The records below are to be restated word for word, with their images omitted.

══════

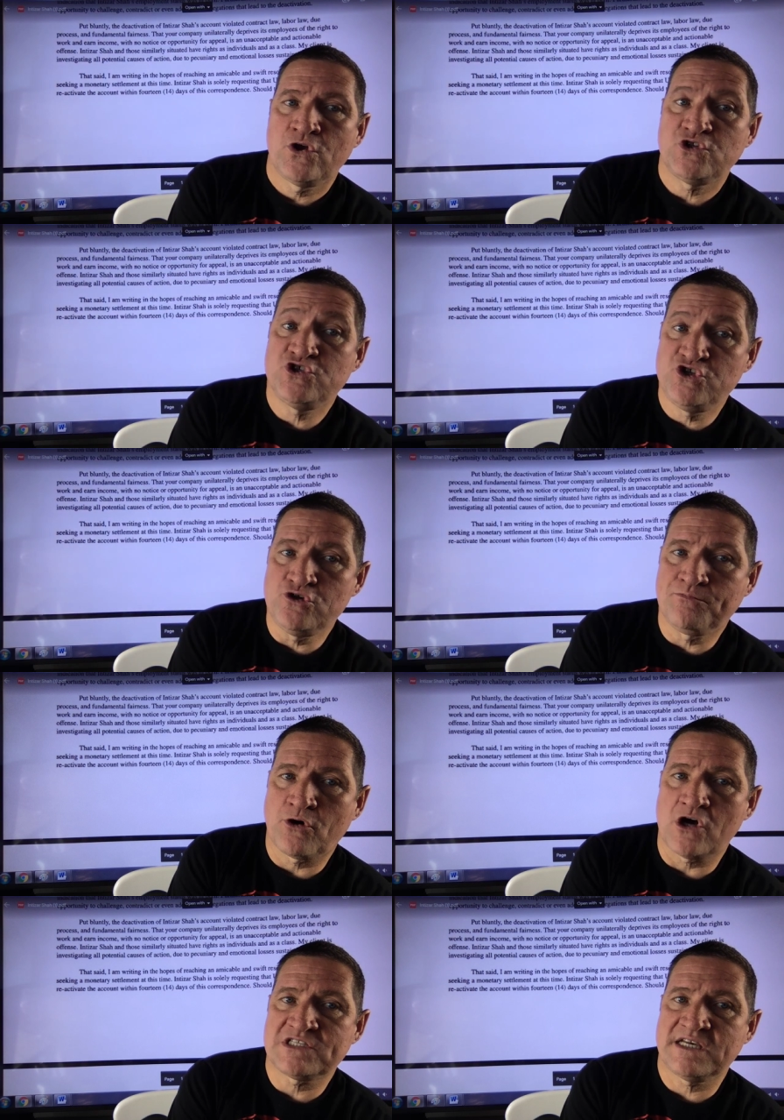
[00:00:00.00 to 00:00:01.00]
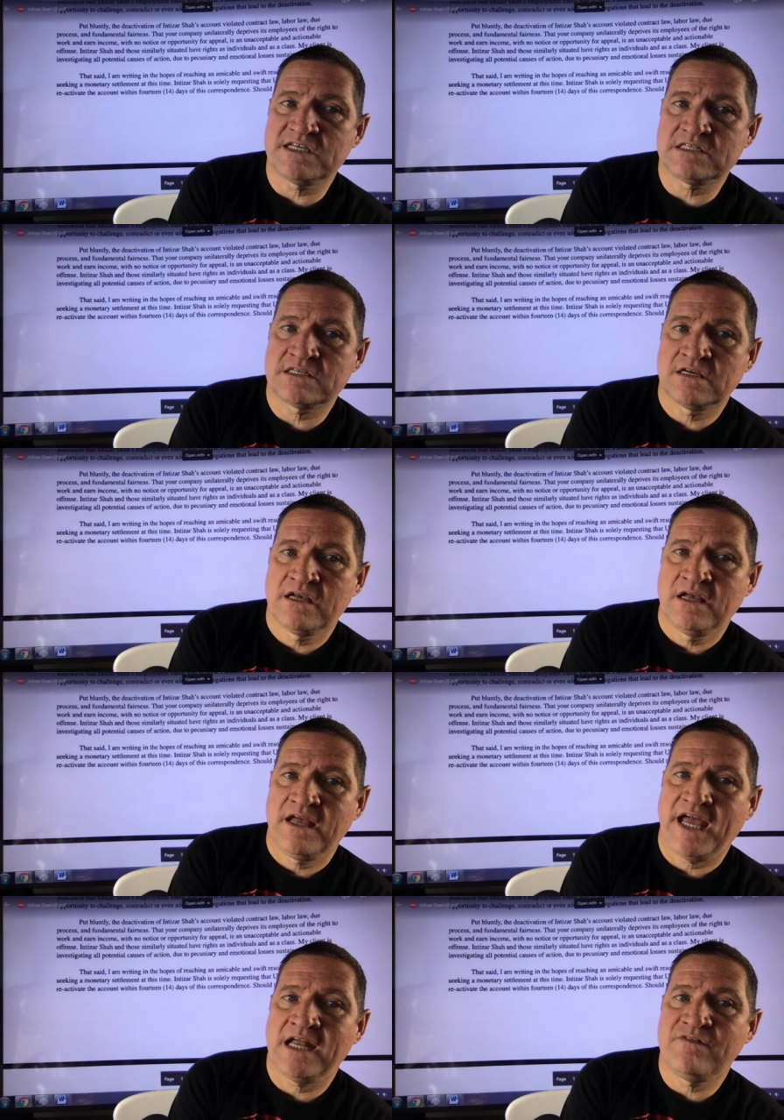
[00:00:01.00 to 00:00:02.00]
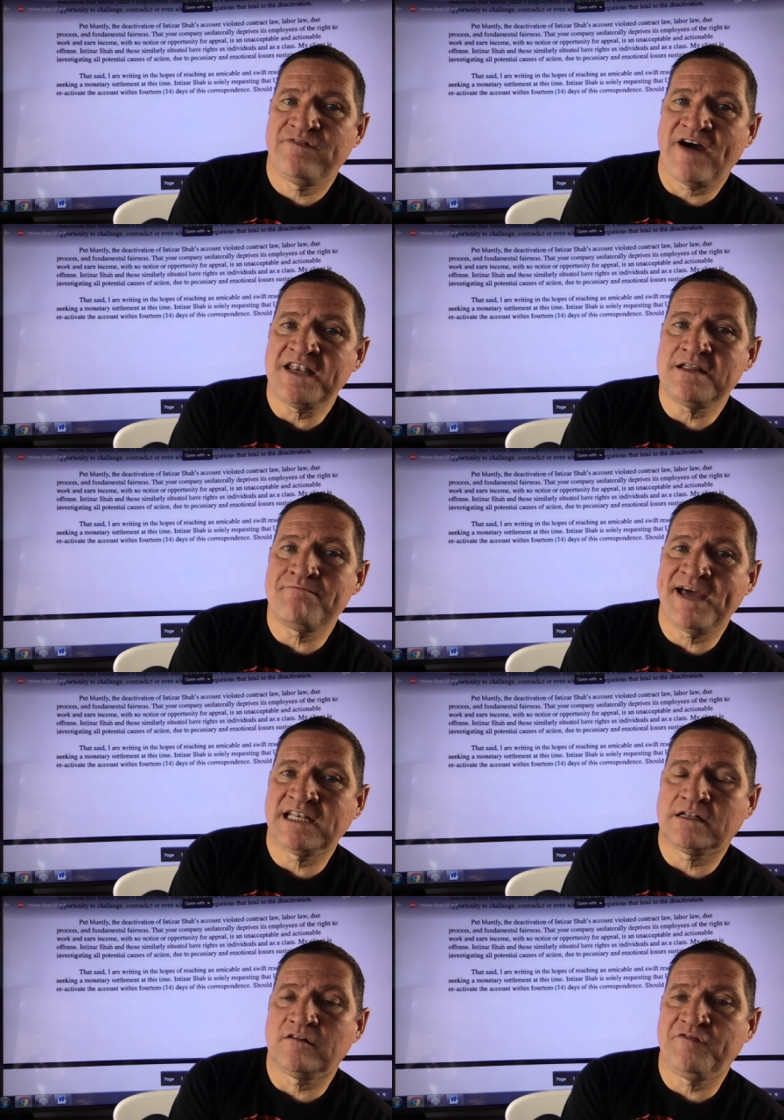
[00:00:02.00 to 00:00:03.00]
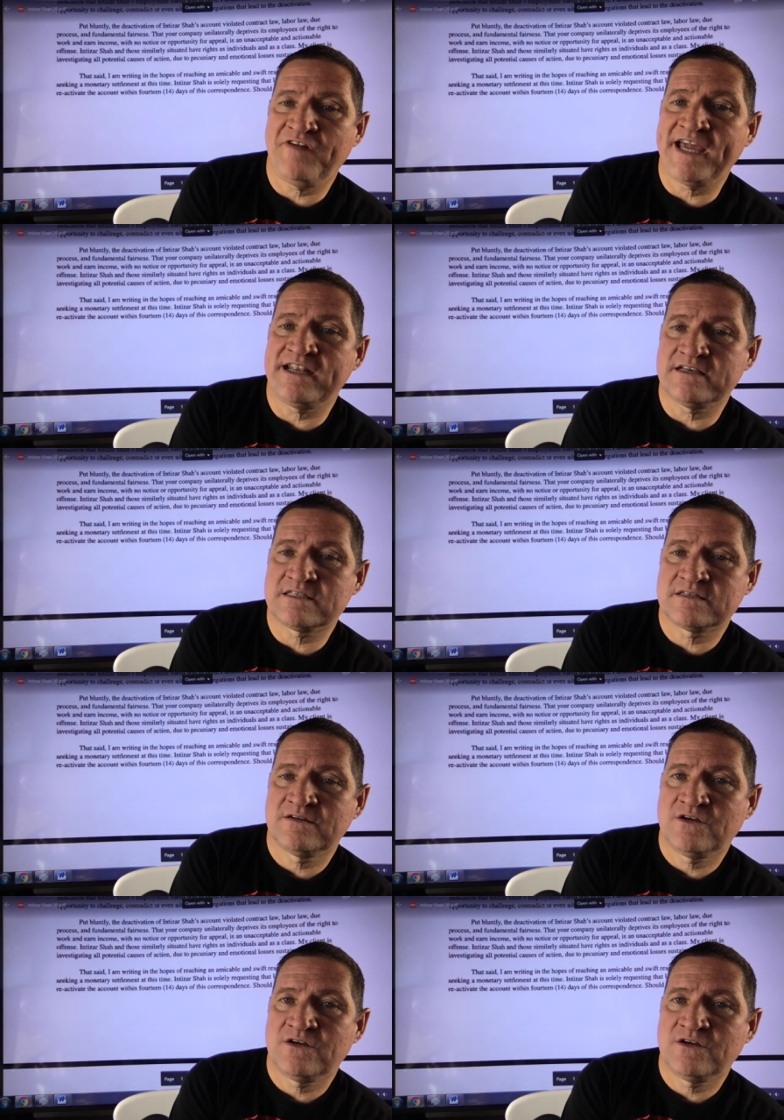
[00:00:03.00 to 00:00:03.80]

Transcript: due process, and fundamental fairness.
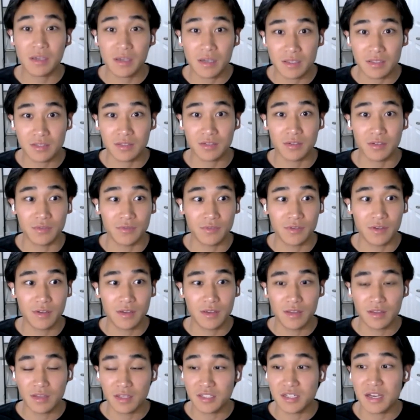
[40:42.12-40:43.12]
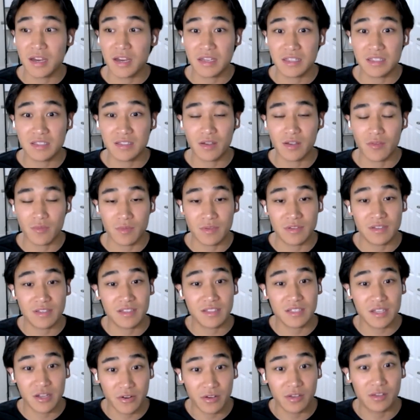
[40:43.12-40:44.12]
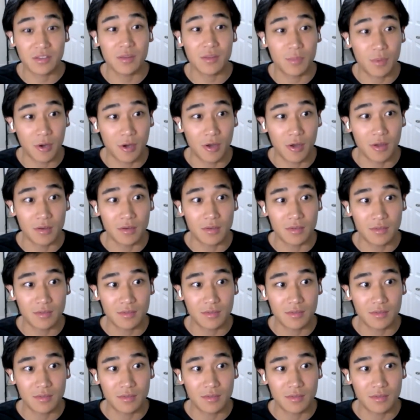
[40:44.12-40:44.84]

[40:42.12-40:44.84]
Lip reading: because of the Chinese government steering the pot.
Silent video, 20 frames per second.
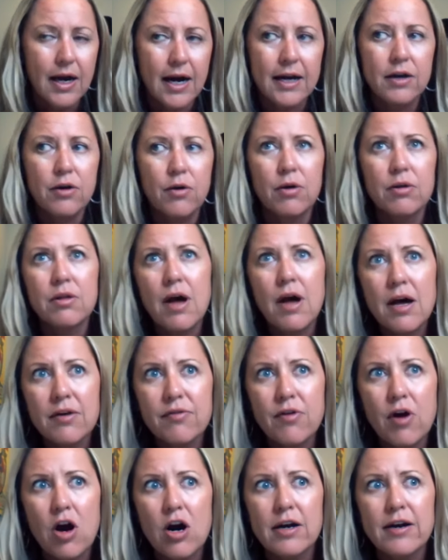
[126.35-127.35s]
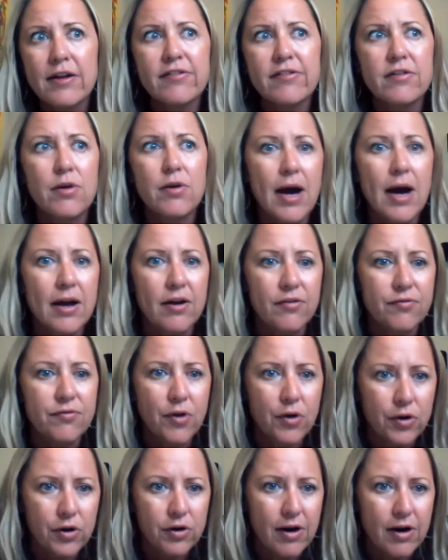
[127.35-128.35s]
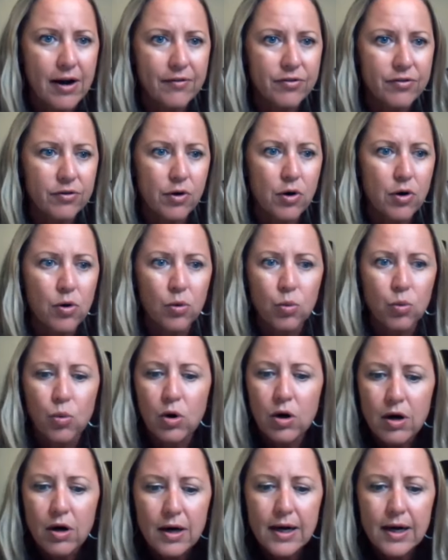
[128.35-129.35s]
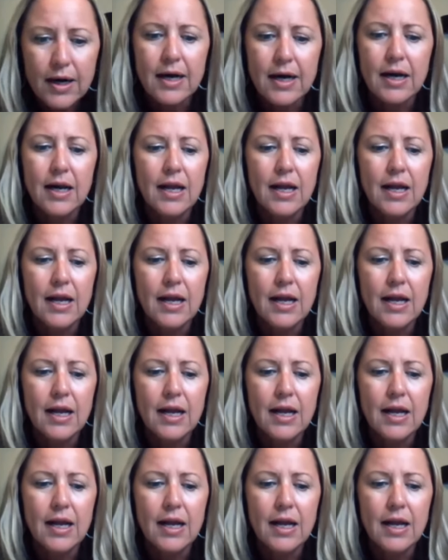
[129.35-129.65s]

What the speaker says: I know a lot of artists know how to photograph their own work.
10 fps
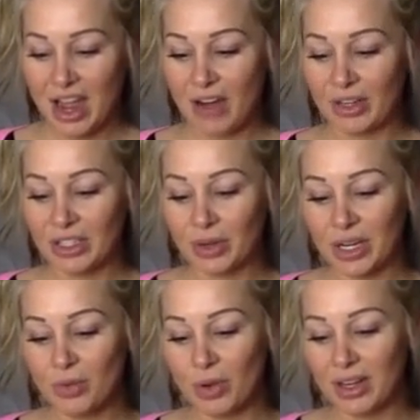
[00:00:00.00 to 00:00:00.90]
All right, so
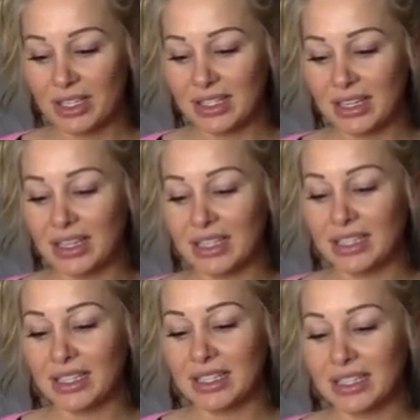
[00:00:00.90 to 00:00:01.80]
in walks
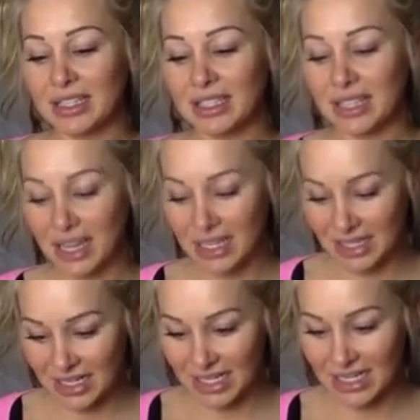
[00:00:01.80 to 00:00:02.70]

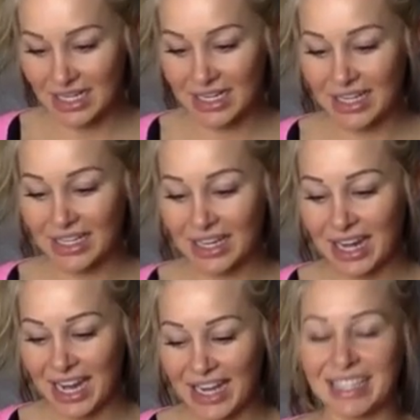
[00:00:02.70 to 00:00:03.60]
Sundy
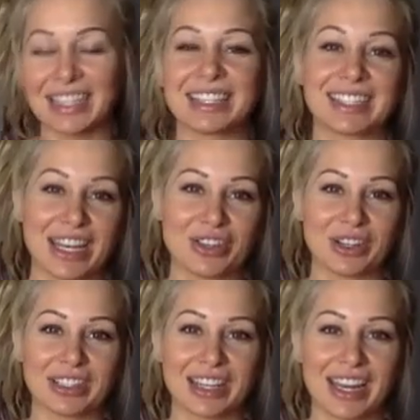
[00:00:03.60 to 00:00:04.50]
and
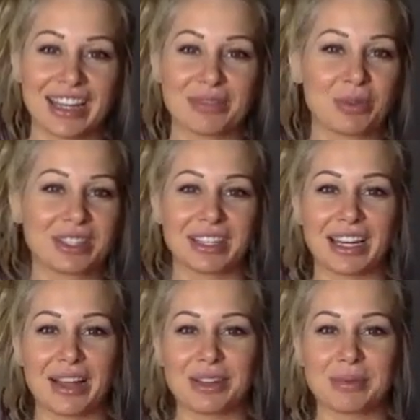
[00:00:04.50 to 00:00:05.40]
Cedric. And once
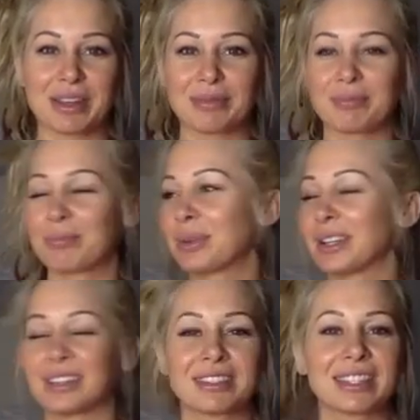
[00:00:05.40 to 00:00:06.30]
again, I was about to
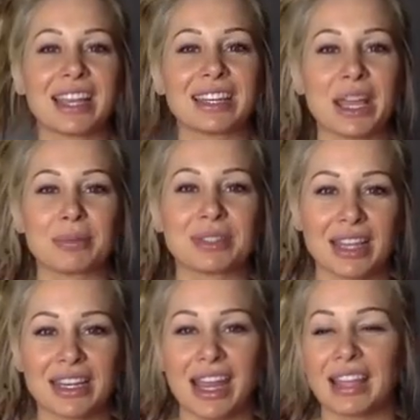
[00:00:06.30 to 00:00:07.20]
say damn
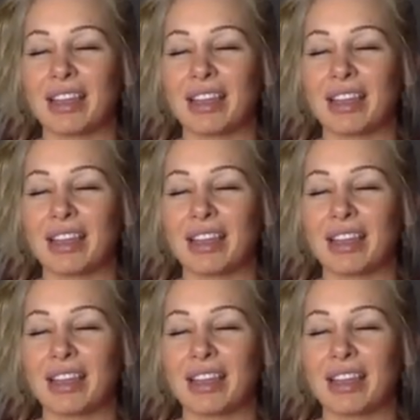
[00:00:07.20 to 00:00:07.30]
Sunday.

══════

• _Exercise answer_:
[00:00:00.00 to 00:00:01.00]
[00:00:01.00 to 00:00:02.00]
[00:00:02.00 to 00:00:03.00]
[00:00:03.00 to 00:00:03.80]

Transcript: due process, and fundamental fairness.
[40:42.12-40:43.12]
[40:43.12-40:44.12]
[40:44.12-40:44.84]

[40:42.12-40:44.84]
Lip reading: because of the Chinese government steering the pot.
Silent video, 20 frames per second.
[126.35-127.35s]
[127.35-128.35s]
[128.35-129.35s]
[129.35-129.65s]

What the speaker says: I know a lot of artists know how to photograph their own work.
10 fps
[00:00:00.00 to 00:00:00.90]
All right, so
[00:00:00.90 to 00:00:01.80]
in walks
[00:00:01.80 to 00:00:02.70]

[00:00:02.70 to 00:00:03.60]
Sundy
[00:00:03.60 to 00:00:04.50]
and
[00:00:04.50 to 00:00:05.40]
Cedric. And once
[00:00:05.40 to 00:00:06.30]
again, I was about to
[00:00:06.30 to 00:00:07.20]
say damn
[00:00:07.20 to 00:00:07.30]
Sunday.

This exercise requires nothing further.